TASK PROMPT = Write out the records word for word, with no pictures.
(ENTRIES SHOWN begins)
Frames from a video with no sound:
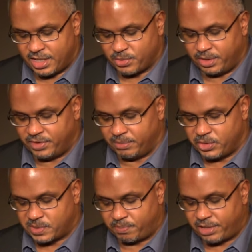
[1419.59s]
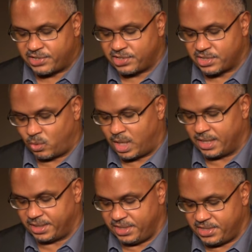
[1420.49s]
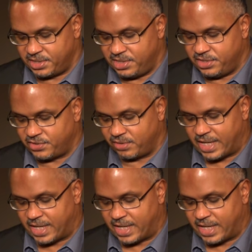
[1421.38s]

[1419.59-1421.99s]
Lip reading: has one of the most precious qualities a teacher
(ENTRIES SHOWN ends)
ANSWER SPACE =
Frames from a video with no sound:
[1419.59s]
[1420.49s]
[1421.38s]

[1419.59-1421.99s]
Lip reading: has one of the most precious qualities a teacher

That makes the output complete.